A person stared at that O(n) chain and asked: on the way up to the root, I touch every node on the path anyway — why not fix them while I'm here? That one thought is worth a 19,000× speedup. →

04Path compression — flatten the trail on the way up

Here's the first great optimization, and it's almost embarrassingly cheap. When find(x) climbs to the root, it walks past every node on the path from x upward. Those nodes now know who the root is. So on the way back, re-point every one of them straight at the root. The next time you call find on any of them, it's one hop. You did the walk anyway; flattening the path is free work that permanently shortens the tree. This is path compression, and it turns a tall spindly tree into a flat bush after a single query.

compress.pypython
def find(parent, x):
    root = x
    while parent[root] != root:      # pass 1: climb to the root
        root = parent[root]
    while parent[x] != root:         # pass 2: bend every node on the path to root
        parent[x], x = root, parent[x]
    return root

Pass one finds the root as before.
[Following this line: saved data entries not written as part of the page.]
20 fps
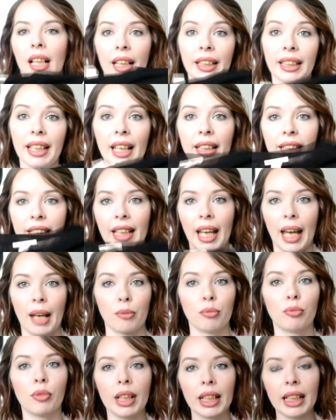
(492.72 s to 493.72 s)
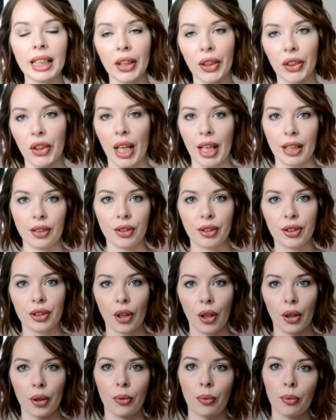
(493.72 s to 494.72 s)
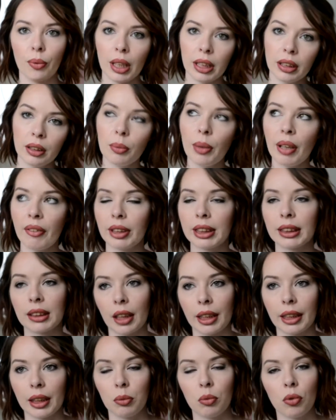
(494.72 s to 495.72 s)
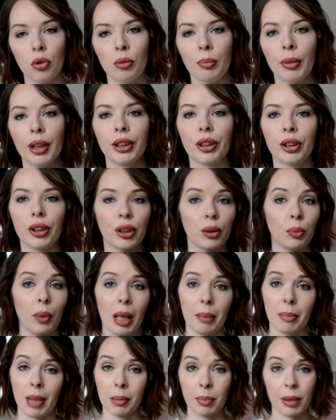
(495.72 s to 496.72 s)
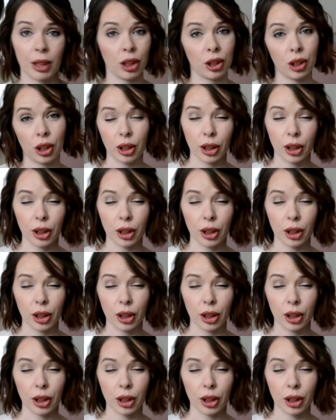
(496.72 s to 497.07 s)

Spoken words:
Again, yeah, really thin, so when the weather's slightly warmer, you could wear maybe just a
Pass two walks the same path a second time and rewrites each node's parent to be the root directly — the tuple assignment saves the old parent before overwriting it so the walk can continue. Two cheap passes instead of one, and the tree collapses. The payoff, measured on that same 200,000-node chain: the first compressed find still pays O(n) to climb (about 10 ms, one time), but it flattens everything, so every subsequent find of that node drops to about 0.20 µs — versus 3,793 µs naive. That's roughly a 19,000× speedup per query, and it came from noticing you were already standing on those nodes.

Write find as a loop, not recursion
The tempting one-liner return x if parent[x]==x else find(parent, parent[x]) is elegant and crashes in production. Before compression kicks in, a tree can be tens of thousands deep, and Python's default recursion limit is just 1000 — a recursive find on a depth-4999 chain raises RecursionError (verified). The iterative two-pass version above has no such ceiling. This is a real bug that ships: the structure is provably shallow eventually, but the very first deep find — the one that would have flattened it — is exactly the call that blows the stack.

Watch it happen. Below is a deliberately tall chain, 5 hanging under 4 under 3 … under root 0. Press find(5) and the path folds flat — every node on it re-points directly at 0. The hop-count for a future find(5) drops from 5 to 1.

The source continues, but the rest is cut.